3.3. The core: an intellectual model

The actual implementation of any software is always transient and subject to change. What really matters is the understanding of the underlying processes and tasks that we write software for in the first place. Phrased slightly differently, at the core of our software should be an intellectual model of the data and processes. To get this intellectual model requires us to understand as much as possible what we are about to do – in a scientific context.

In the terms of the software engineering literature, these are the “business rules”, and their implementation in code forms the innermost layer of our software architecture (cf. [Martin, 2018]). Software development should be informed by an understanding of the problem domain, and should be driven by the requirements of the problem domain. This is what led people coin the term “Domain-Driven Design” (DDD) [Evans, 2004] and make it a paradigm for developing software.

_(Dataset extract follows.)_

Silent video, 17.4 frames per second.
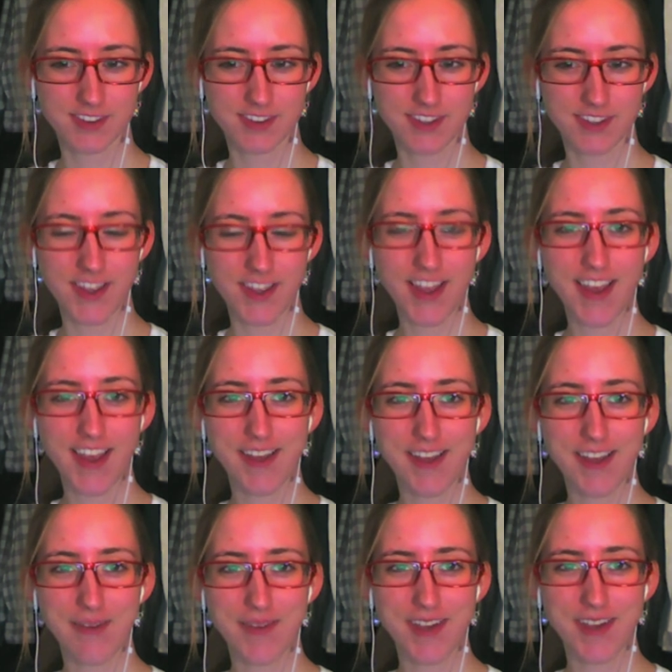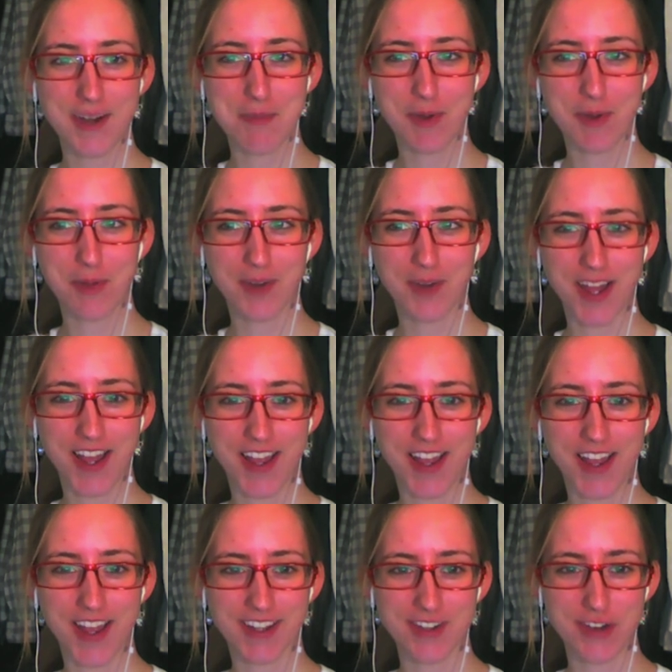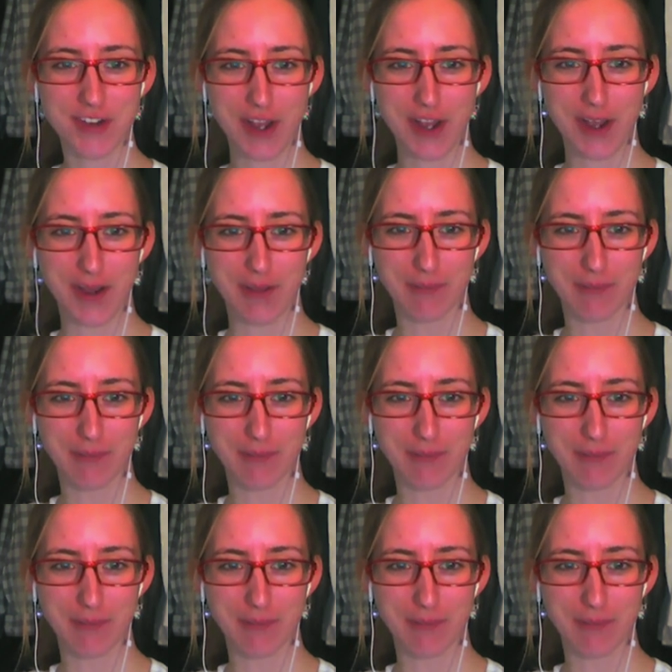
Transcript: Hey, we got them all right. Good job.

In science, software developers are usually the first and principal users of their own software. Hence, they should ideally have a solid understanding of the problem domain and less problems with communicating this problem domain, its requirements and limits to the software developer. On the other hand, understanding the problem domain is always to some extent a function of personal experience. Nevertheless, as scientists we should be familiar with and used to get to grips with a complex and complicated topic or domain and having developed strategies for acquiring the necessary information, phrasing questions and designing processes to answer the questions we have.

What do we mean with “intellectual model”? As usual, the answer depends on your actual situation, your needs and goals. Below are three attempts to explain on different levels of abstraction how such an “intellectual model” may look like.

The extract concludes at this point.